Corpus?
dgerding opened this issue · 3 comments
dgerding commented
Can you point to the Universal Dependencies data you used? Or include it, guessing, in the Corpus project? Really excited to be able to try training.
Thanks
Dave G
theolivenbaum commented
Hi Dave,
The training data used for the Catalyst.Training project can be found bellow:
- FastText Language Detection: Original post: https://fasttext.cc/blog/2017/10/02/blog-post.html and dataset here: http://downloads.tatoeba.org/exports/sentences.tar.bz2
- CLD2 Language Detection: https://github.com/CLD2Owners/cld2/ (although I cannot find where exactly I got the data)

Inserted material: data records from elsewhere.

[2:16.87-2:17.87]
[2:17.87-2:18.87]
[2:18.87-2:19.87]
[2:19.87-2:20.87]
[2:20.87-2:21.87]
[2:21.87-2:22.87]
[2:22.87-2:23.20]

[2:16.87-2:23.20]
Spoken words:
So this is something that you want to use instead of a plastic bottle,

- Universal Dependencies: https://universaldependencies.org/#download
- OntoNotes: https://catalog.ldc.upenn.edu/LDC2013T19 (the website seems to be offline as of today - you can see the (cached version here)[https://webcache.googleusercontent.com/search?q=cache:KsBYQVqINjQJ:https://catalog.ldc.upenn.edu/LDC2013T19+&cd=1&hl=en&ct=clnk&gl=de]). Unfortunatelly OntoNotes has a quite restrictive license, so I can't send you a direct link. In any case, it's not necessary to use OntoNotes for training, you can train only with the UD dataset.

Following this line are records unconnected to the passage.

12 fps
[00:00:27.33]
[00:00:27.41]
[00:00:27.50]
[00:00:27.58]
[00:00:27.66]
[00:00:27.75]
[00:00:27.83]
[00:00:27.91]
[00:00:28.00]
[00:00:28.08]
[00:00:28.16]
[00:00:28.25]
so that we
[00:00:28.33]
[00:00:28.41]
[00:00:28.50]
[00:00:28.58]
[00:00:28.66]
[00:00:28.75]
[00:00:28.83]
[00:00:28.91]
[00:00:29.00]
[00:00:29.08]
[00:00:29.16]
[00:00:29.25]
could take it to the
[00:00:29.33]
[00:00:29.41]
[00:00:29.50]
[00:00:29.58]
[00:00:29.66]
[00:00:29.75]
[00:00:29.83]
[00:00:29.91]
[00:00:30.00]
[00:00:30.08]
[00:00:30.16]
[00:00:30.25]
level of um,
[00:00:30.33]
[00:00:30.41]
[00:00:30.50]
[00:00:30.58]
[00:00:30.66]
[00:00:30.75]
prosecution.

- WikiNER: https://github.com/dice-group/FOX/tree/master/input/Wikiner
You can also use the pre-trained models available in the online repository, for example:
//Configures the model storage to use the online repository backed by the local folder ./catalyst-models/
Storage.Current = new OnlineRepositoryStorage(new DiskStorage("catalyst-models"));
var nlp = await Pipeline.ForAsync(Language.English);
nlp.Add(await AveragePerceptronEntityRecognizer.FromStoreAsync(language: Language.English, version: Version.Latest, tag: "WikiNER"));
If you want, I can also provide you a direct download link for all the data - it's about 3.4GB without the OntoNotes dataset.
dgerding commented
Thanks!
ADD-eNavarro commented
Hi! I know this issue is long closed, but I would be grateful if that download link was published :^)